Addio a Claudio Abbado
Contestati i meriti
Gli azzurri avevano accusato i quattro neo senatori di essere degli «assenteisti incalliti» venuti solo per spirito di parte. I fedelissimi del Cavaliere, i senatori Lucio Malan e Alberti Casellati, alla Giunta delle elezioni avevano posto la questione sulla sussistenza dei requisiti previsti per la convalida dei senatori a vita, chiedendo un rinvio per l'acquisizione della documentazione necessaria. Si erano associati alla richiesta la Lega con la senatrice Erika Stefani, e Vito Crimi del Movimento 5 Stelle. Sul fronte della residenza fu accusato da media vicini al Cavaliere di essere «semitaliano». Ipotesi smentita dall'Agenzia delle entrate: «Mai contestato ad Abbado di avere la residenza a Montecarlo». Pd e Scelta civica, per voce di Luigi Zanda e Benedetto Della Vedova, erano invece scesi in campo a favore dei senatori a vita definendo «ridicola» la questione della sussistenza dei requisiti per persone che «rappresentano per il mondo intero la parte migliore del nostro paese e per questo sono motivo di grande orgoglio per l'Italia».

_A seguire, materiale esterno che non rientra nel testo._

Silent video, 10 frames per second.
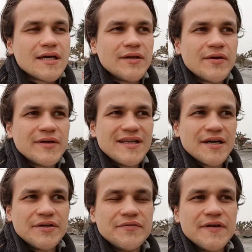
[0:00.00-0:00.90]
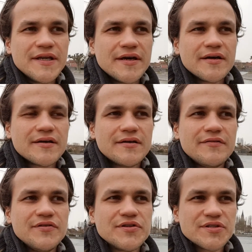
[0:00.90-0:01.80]
In Ayurveda,
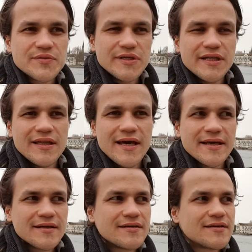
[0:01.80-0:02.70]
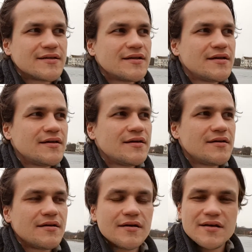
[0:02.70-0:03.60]
which is really like
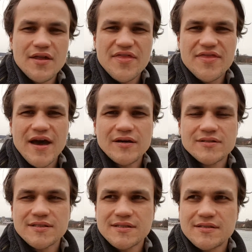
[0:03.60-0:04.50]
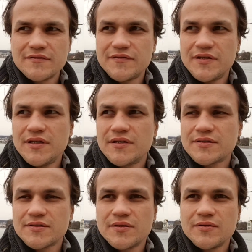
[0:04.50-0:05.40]
thousands of
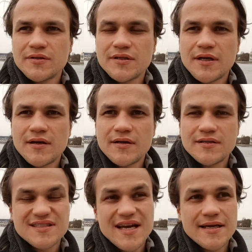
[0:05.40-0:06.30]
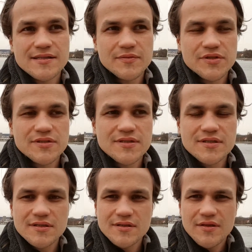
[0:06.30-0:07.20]
years old, science which
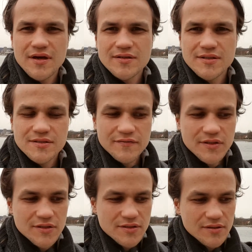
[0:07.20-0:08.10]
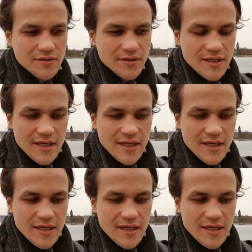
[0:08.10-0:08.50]
is thousands of years old,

Il comunicato ufficiale di nomina
Nel comunicato ufficiale di nomina si leggeva il seguente profilo biografico: «Nato nel 1933, Claudio Abbado si è diplomato al Conservatorio di Milano. Ha acquisito meriti artistici nel campo musicale attraverso l'interpretazione della letteratura musicale sinfonica e operistica alla guida di tutte le più grandi orchestre del mondo. A tali meriti si è congiunto l'impegno per la divulgazione e la conoscenza della musica in special modo a favore delle categorie sociali tradizionalmente più emarginate. Ha avuto la responsabilità della direzione stabile e musicale delle più prestigiose Istituzioni musicali del mondo come il Teatro alla Scala e i Berliner Philharmoniker; ha ideato istituzioni per lo studio e la conoscenza della nuova musica. Si è in pari tempo caratterizzato per l'opera volta a valorizzare giovani talenti anche attraverso la creazione di nuove orchestre, come la European Union Youth Orchestra, la Chamber Orchestra of Europe, la Mahler Chamber Orchestra, la Orchestra Mozart».